Docker

Deploy with a Dockerfile

5 min readUpdated April 2026

If your repository contains a Dockerfile, StackBlaze uses it as the authoritative build definition. Your image is built inside an isolated BuildKit pod running in the cluster, no external CI, no Docker daemon on your machine required.

After a successful build the image is pushed to StackBlaze’s private internal registry and deployed as a Kubernetes Deployment behind an Ingress with automatic TLS. Layer caching is preserved between builds so only changed layers are rebuilt, keeping build times fast.

Example, multi-stage Node.js Dockerfile

Dockerfile

# ── Stage 1: build ─────────────────────────────────────────

FROM node:20-alpine AS builder

WORKDIR /app

COPY package*.json ./

RUN npm ci --frozen-lockfile

COPY . .

RUN npm run build

 

# ── Stage 2: runtime ───────────────────────────────────────

FROM node:20-alpine AS runner

ENV NODE_ENV=production

WORKDIR /app

COPY --from=builder /app/dist ./dist

COPY --from=builder /app/node_modules ./node_modules

COPY --from=builder /app/package.json ./package.json

 

EXPOSE 3000

USER node

CMD ["node", "dist/index.js"]

Build & deploy pipeline

webhookpush imagepull & rollexpose
Source Code

Dockerfile detected

push to main

BuildKit

Isolated build pod

layer cache reuse

Container Registry

registry.stackblaze.io

tagged :sha-abc1234

K8s Deployment

Rolling update

readiness gated

Ingress / TLS

HTTPS auto cert

custom domain ready

Under the hood

Every Dockerfile build runs inside a dedicated BuildKit pod spun up in the build namespace. The pod has no network access to your workloads and is destroyed after the build completes, ensuring your build environment is hermetically sealed.

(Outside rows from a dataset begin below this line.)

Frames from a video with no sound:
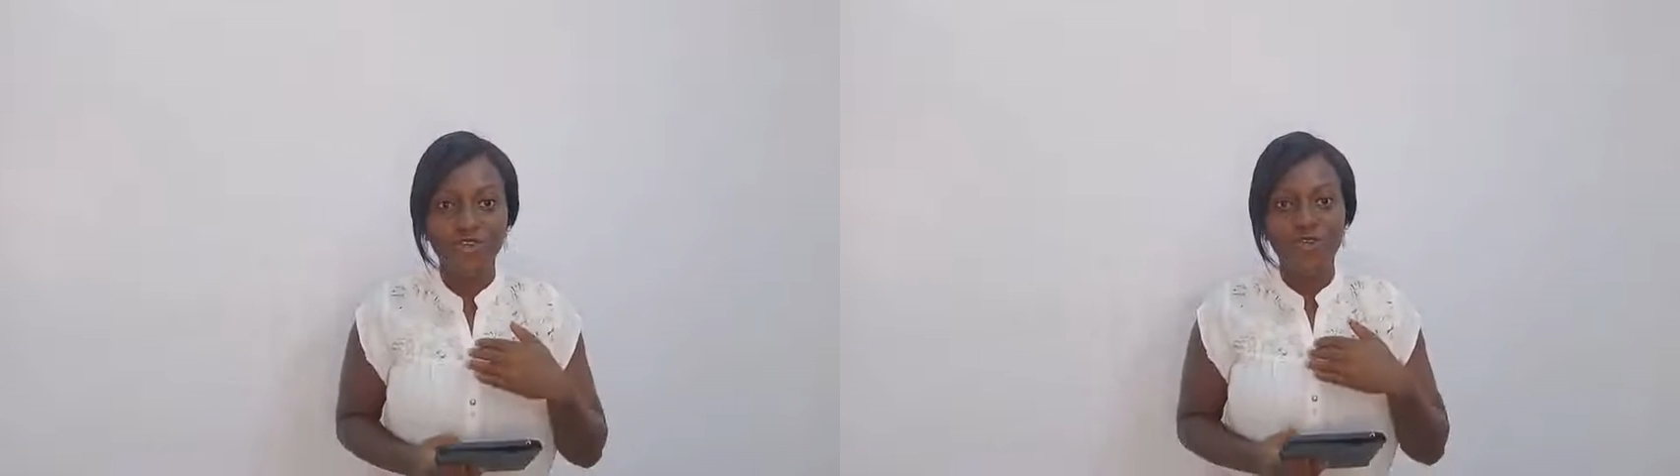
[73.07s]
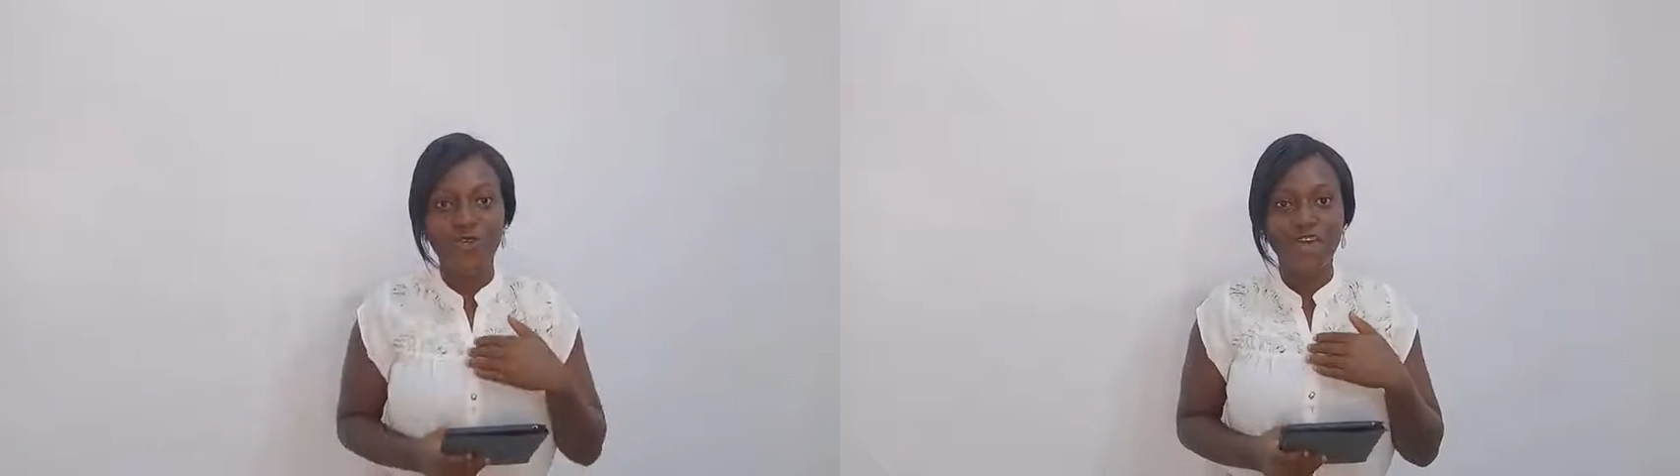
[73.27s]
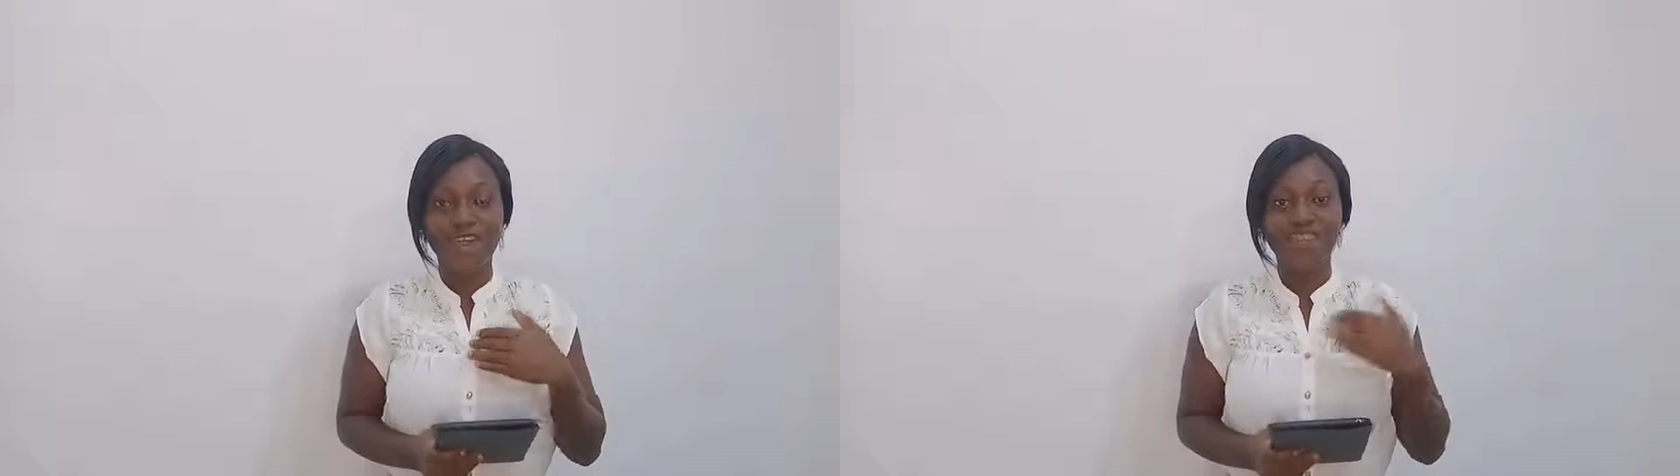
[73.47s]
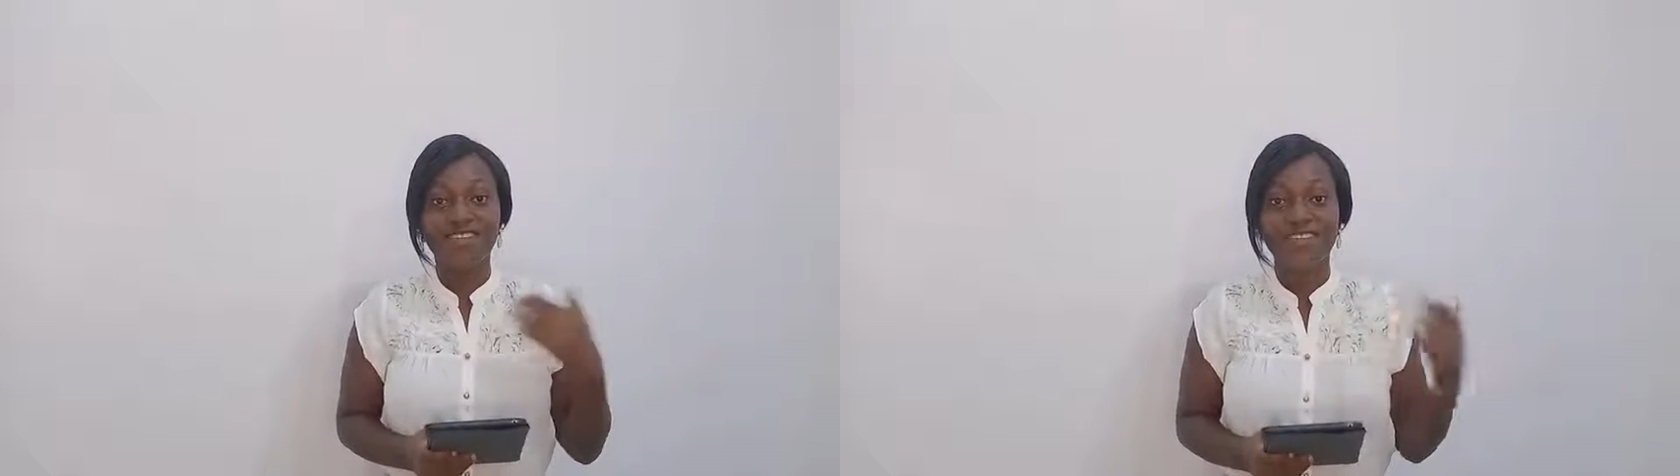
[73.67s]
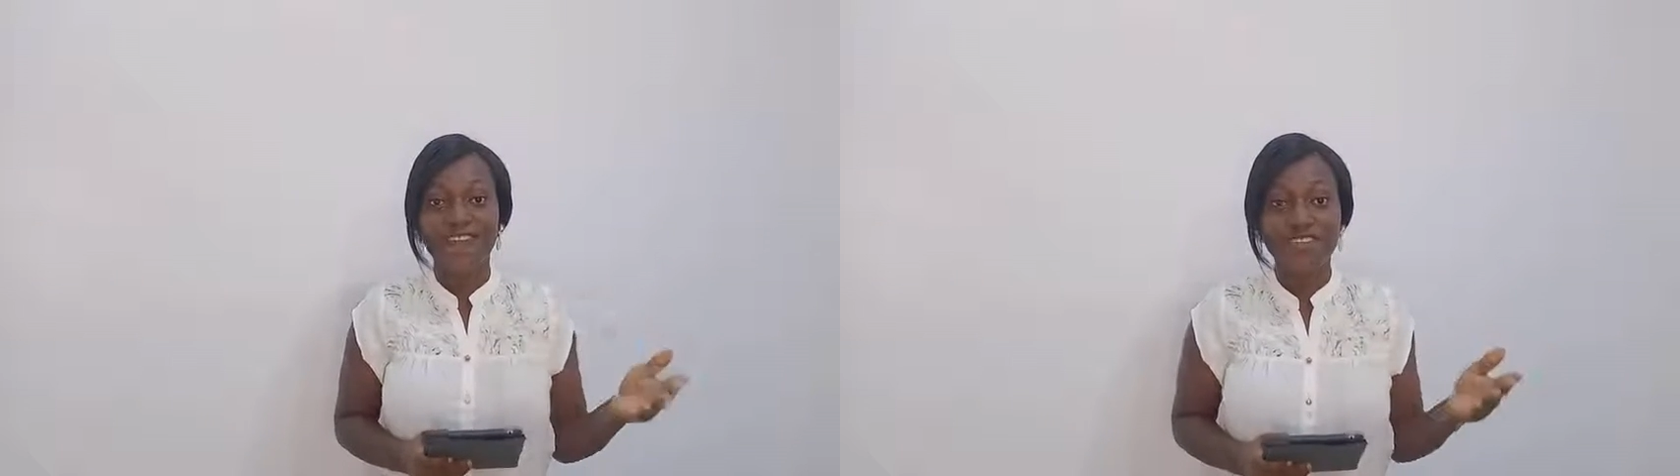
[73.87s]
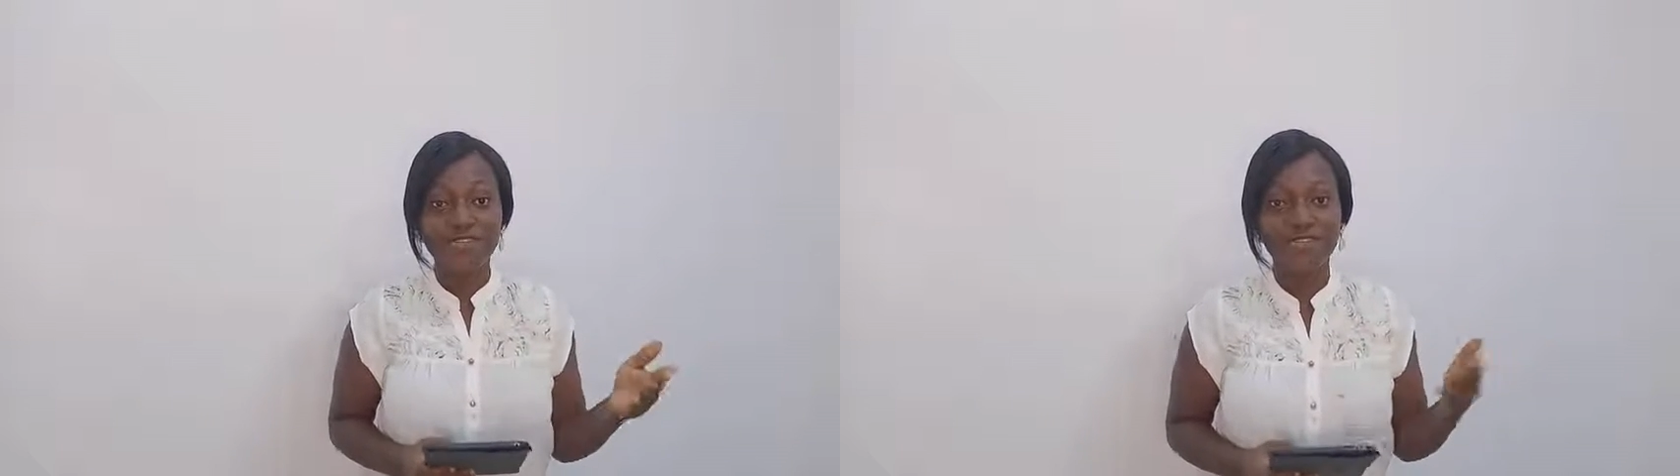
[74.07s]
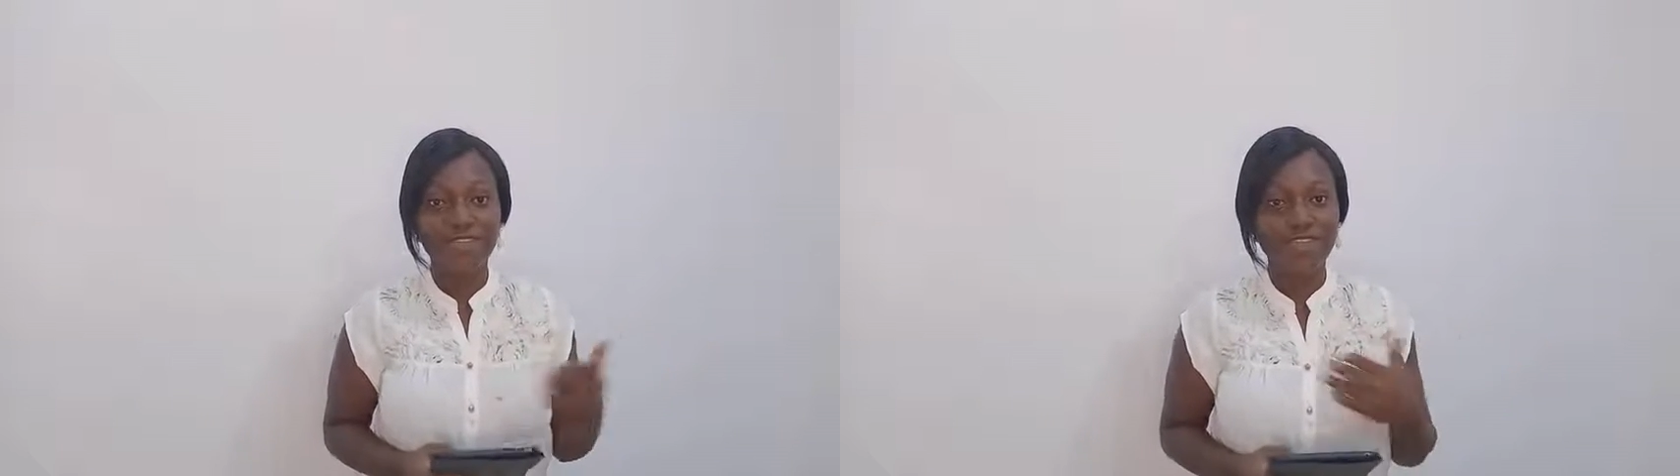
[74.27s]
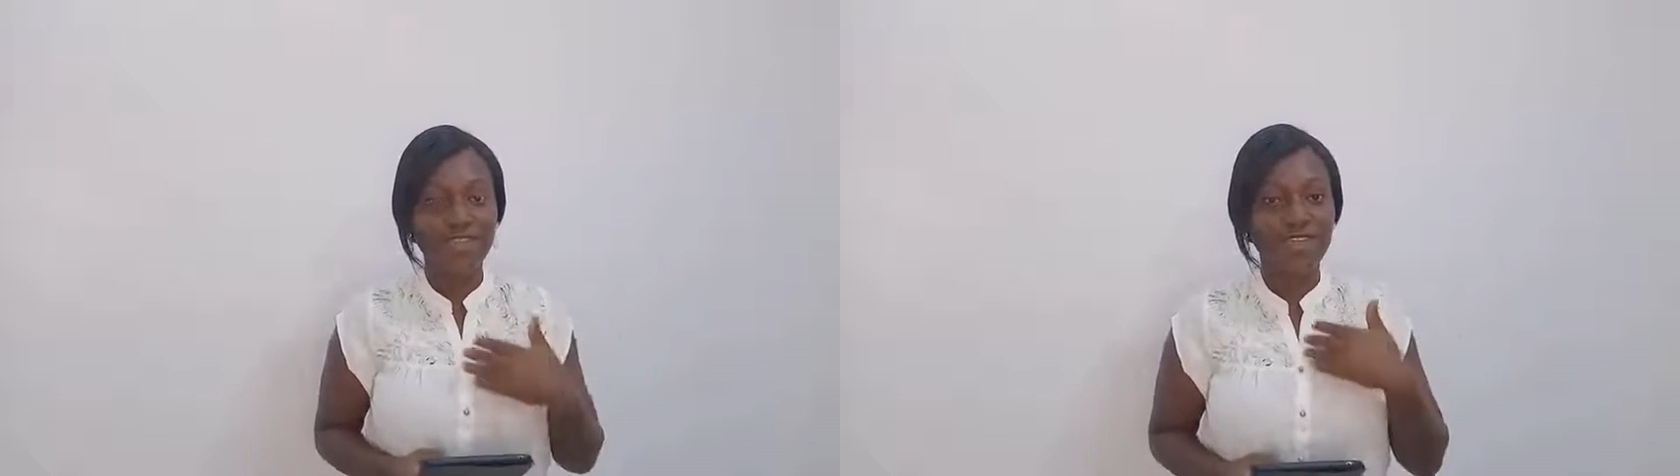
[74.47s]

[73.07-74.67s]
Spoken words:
you are a science student,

  • Layer caching: BuildKit mounts a persistent cache volume. Unchanged layers (e.g. npm install) are skipped, cutting build time by 60–80% on subsequent pushes.
  • Immutable tags: images are tagged with the Git commit SHA (e.g. :sha-abc1234). Rolling back is as simple as pointing the Deployment at an earlier tag.
  • Rolling update strategy: the Kubernetes Deployment uses maxSurge: 1, maxUnavailable: 0 by default. New pods must pass their readiness probe before old pods are terminated.
  • Private registry: registry.stackblaze.io is an in-cluster OCI registry. Images never leave the cluster network; pull credentials are injected as imagePullSecrets automatically.

Step by step

01

Add a Dockerfile to your repo root

StackBlaze looks for a file named exactly Dockerfile (no extension) at the root of your repository. It supports all standard Dockerfile instructions including multi-stage builds, ARG, LABEL, and HEALTHCHECK. Multi-stage builds are strongly recommended, they keep your final image small by separating build-time dependencies from runtime artifacts.

02

Push to GitHub - auto-detected on connect

When you connect your repository, StackBlaze scans for a Dockerfile and immediately selects the "Docker" service type. No manual configuration needed. If both a Dockerfile and a package.json are present, the Dockerfile takes precedence. You'll see a confirmation in the dashboard before the first build starts.

03

Configure the exposed port

StackBlaze routes traffic to port 3000 by default. If your server listens on a different port, set the PORT environment variable in the dashboard (Settings → Environment) or hardcode the EXPOSE instruction in your Dockerfile. StackBlaze reads the first EXPOSE declaration and uses it as the container port for the Kubernetes Service.

04

Every push to main triggers a deploy

A GitHub webhook fires on every push to your configured branch (default: main). StackBlaze queues a BuildKit job, builds the image with layer caching enabled, tags it with the short commit SHA, pushes to the internal registry, then issues a Kubernetes rolling update. Old pods are terminated only after new ones pass their readiness probe.